(Beginning of Records for processing)

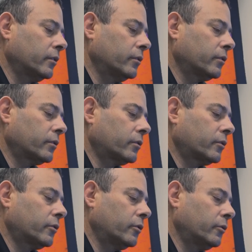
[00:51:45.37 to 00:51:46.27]
used
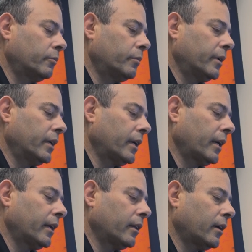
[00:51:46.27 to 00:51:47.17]
to be
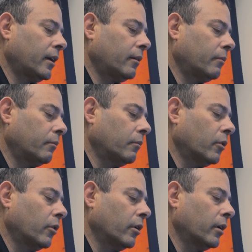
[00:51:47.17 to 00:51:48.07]
a lot
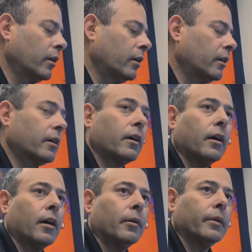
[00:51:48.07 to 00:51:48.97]
more
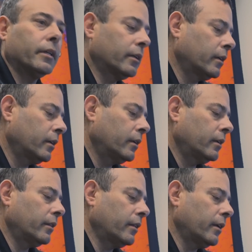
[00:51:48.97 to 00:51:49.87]
common
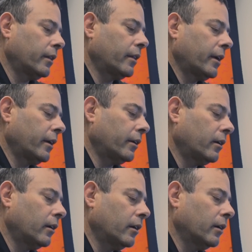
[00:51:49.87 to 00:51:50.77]
than they
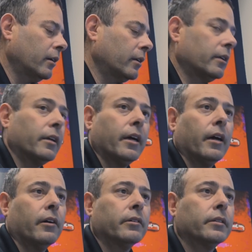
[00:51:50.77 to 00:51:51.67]
are
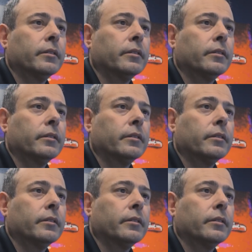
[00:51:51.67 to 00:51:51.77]
now.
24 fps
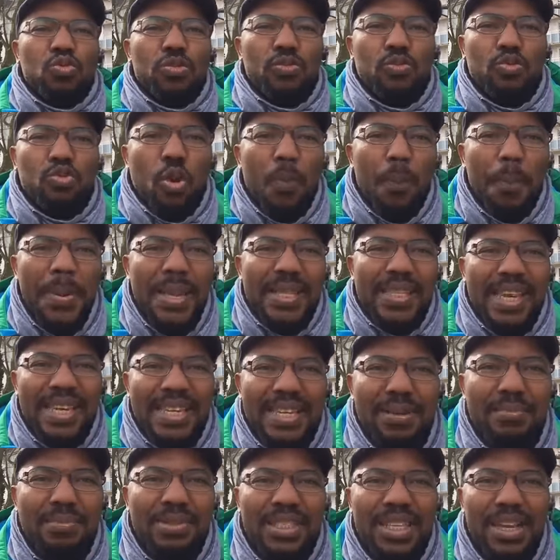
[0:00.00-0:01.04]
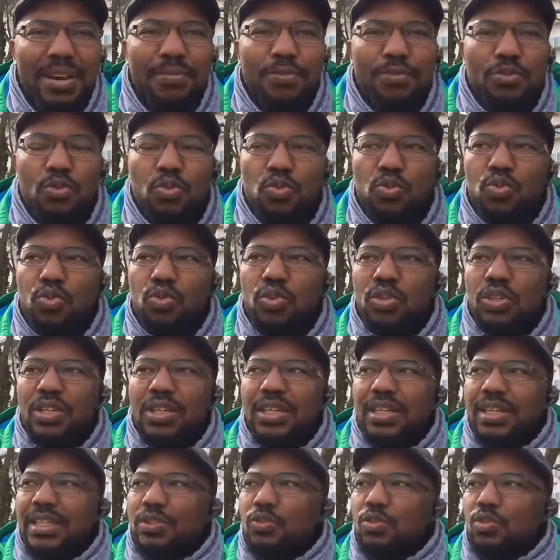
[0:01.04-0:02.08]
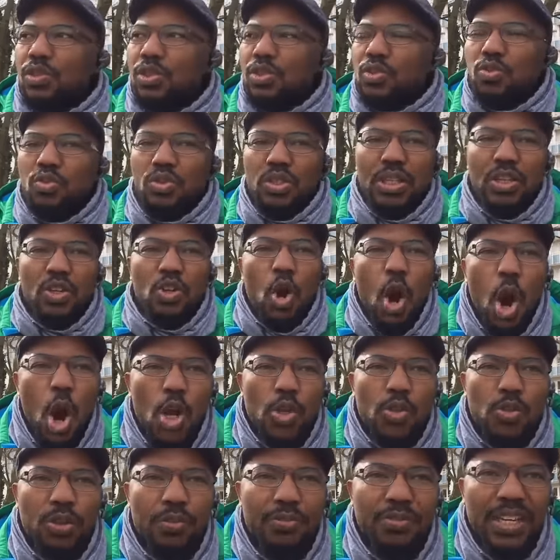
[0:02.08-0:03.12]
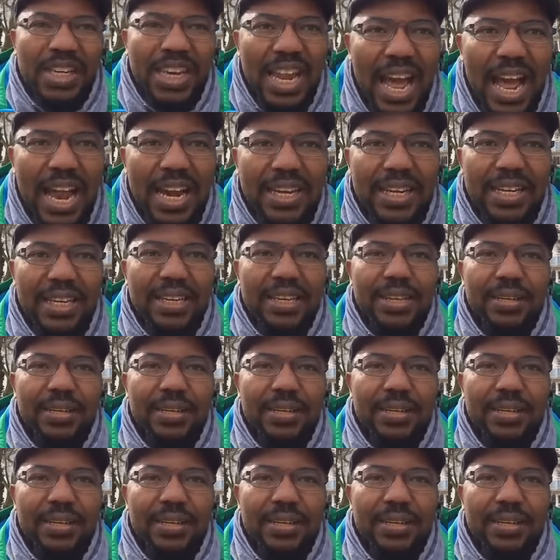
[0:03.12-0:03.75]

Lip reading: submitted themselves to the gods of the land.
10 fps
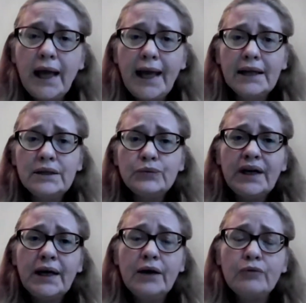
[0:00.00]
And
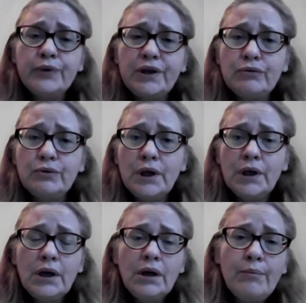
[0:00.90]
we have been
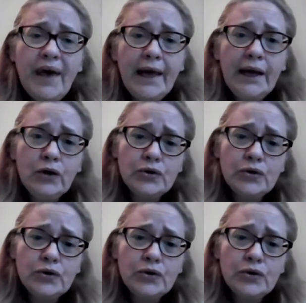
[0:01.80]
mainly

(End of Records for processing)

● **Activity**
None of the pictures belong in the result. Print exactly the lines from the one containing "[0:01.04-0:02.08]" through the final line of the entries.

● **Response**
[0:01.04-0:02.08]
[0:02.08-0:03.12]
[0:03.12-0:03.75]

Lip reading: submitted themselves to the gods of the land.
10 fps
[0:00.00]
And
[0:00.90]
we have been
[0:01.80]
mainly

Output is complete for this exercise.